Gianna Bryant sur les épaules de son père Kobe, le 9 avril 2014. Celle que Bryant considérait comme son héritière est décédée avec lui dans l’accident de leur hélicoptère. Kent Horner/Getty Images/AFP
À 13 ans, elle intéressait déjà les plus grandes universités américaines et franchises de la WNBA, le championnat professionnel féminin : Gianna Bryant devait reprendre sur les terrains de basket le flambeau de son père Kobe, aux côtés de qui elle est morte dans l’accident de leur hélicoptère.

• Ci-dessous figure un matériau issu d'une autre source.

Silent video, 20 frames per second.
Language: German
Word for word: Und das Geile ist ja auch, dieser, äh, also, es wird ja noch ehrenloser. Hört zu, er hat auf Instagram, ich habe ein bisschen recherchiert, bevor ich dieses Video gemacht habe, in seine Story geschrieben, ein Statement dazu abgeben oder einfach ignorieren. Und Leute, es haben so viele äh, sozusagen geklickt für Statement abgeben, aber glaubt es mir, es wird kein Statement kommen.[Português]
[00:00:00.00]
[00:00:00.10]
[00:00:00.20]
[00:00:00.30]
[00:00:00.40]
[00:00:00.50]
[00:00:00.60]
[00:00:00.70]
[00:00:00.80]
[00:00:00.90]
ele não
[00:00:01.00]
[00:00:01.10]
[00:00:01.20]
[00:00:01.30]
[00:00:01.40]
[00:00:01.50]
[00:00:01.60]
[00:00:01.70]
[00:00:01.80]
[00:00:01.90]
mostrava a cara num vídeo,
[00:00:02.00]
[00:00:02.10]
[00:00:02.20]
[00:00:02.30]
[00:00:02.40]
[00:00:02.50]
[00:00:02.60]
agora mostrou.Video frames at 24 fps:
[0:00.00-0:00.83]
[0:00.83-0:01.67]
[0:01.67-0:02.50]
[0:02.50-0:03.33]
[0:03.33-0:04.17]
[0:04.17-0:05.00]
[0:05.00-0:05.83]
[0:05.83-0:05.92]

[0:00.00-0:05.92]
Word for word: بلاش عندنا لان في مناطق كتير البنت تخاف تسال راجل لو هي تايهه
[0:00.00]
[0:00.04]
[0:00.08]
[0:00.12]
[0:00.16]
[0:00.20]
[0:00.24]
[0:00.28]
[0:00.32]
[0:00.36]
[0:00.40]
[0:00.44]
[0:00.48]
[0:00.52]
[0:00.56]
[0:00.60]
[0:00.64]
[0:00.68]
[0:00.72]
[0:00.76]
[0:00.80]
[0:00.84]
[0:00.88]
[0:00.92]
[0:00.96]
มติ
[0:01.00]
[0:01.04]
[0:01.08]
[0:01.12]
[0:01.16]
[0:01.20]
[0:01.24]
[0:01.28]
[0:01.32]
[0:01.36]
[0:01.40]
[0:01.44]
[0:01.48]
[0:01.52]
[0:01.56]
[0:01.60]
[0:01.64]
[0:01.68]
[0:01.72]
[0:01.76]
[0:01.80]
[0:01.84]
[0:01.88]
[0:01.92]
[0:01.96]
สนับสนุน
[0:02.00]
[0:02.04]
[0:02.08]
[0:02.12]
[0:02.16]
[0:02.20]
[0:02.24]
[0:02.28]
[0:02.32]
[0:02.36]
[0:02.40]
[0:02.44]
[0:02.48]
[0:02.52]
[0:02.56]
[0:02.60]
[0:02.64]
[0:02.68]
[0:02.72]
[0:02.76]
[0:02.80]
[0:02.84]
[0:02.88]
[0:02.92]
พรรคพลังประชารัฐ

Quand les supporteurs des Lakers lui demandaient s’il ne regrettait pas de n’avoir eu que des filles, Kobe souriait. Le père de Natalia (17 ans), qui joue au volley-ball, de Gianna, de Bianka (3 ans) et de Capri (7 mois), pressentait qu’il avait trouvé son héritière. « C’est quelqu’un de spécial » quand elle joue au basket, avait expliqué Bryant en 2018, lors de la célèbre émission de fin de soirée de Jimmy Kimmel. « Lorsque des fans me disent devant elle, il faut que t’aies un garçon pour qu’il poursuive la dynastie, elle me dit : Je m’en occupe, ne t’inquiète pas », avait-il ajouté, très fier. Gianna, dont le prénom, comme celui de ses trois sœurs, a une consonance italienne, souvenir des années d’enfance passées en Italie par leur père, était devenue son ombre. Elle l’accompagnait à des matches de NBA et WNBA, elle se perfectionnait à ses côtés dans le gymnase de leur villa et il entraînait l’équipe de son collège. C’est d’ailleurs en se rendant en hélicoptère à un tournoi dans lequel l’équipe, dénommée la « Mamba Team » en référence à l’un des surnoms de Kobe, devait s’aligner qu’ils ont trouvé la mort. Ils étaient notamment accompagnés d’une de ses coéquipières et de ses parents.
À croire son père, modèle de professionnalisme et d’exigence durant toute sa carrière passée sous le maillot des Lakers de 1996 à 2016, Gianna, qu’il surnommait affectueusement Gigi, était comme lui obnubilée par le basket. « Ce que j’aime chez Gigi, c’est sa curiosité pour le basket, elle s’intéresse à tout. Dans des situations complexes durant un match, elle a cette faculté rare à analyser ce qui se passe et me poser la bonne question », avait expliqué l’emblématique n° 24 des Lakers au quotidien Los Angeles Times en octobre dernier. « C’est un privilège de la voir jouer et de voir comment elle se déplace sur un parquet, certaines de ses expressions aussi. C’est fou de voir comme la génétique marche », avait-il ajouté.
Gianna aurait même redonné la passion du basket à son père, dont la fin de carrière a été émaillée de graves blessures et de désillusions sportives. Son parcours était quasiment déjà tracé : elle voulait rejoindre « à tout prix », selon Kobe, l’université de Connecticut, référence du basket américain, avant de tenter sa chance en WNBA. Son père et son parrain Rob Pelinka, ancien agent de Kobe et manageur général des Lakers, lui avaient fait rencontrer des stars et des entraîneurs du basket féminin. Plus que ses illustres patronyme et ascendance, ce sont ses aptitudes sur les parquets qui avaient tapé dans l’œil, notamment de l’entraîneur de l’équipe des LA Sparks, la franchise de basket féminin basée à Los Angeles. « Ils ont la même façon de faire et la même personnalité », expliquait Derek Fisher, ancien coéquipier de Kobe aux Lakers. Elle avait même hérité d’un surnom inspiré par celui de son « Black Mamba » de père : pour beaucoup, elle était déjà « Mambacita », la petite Mamba en espagnol.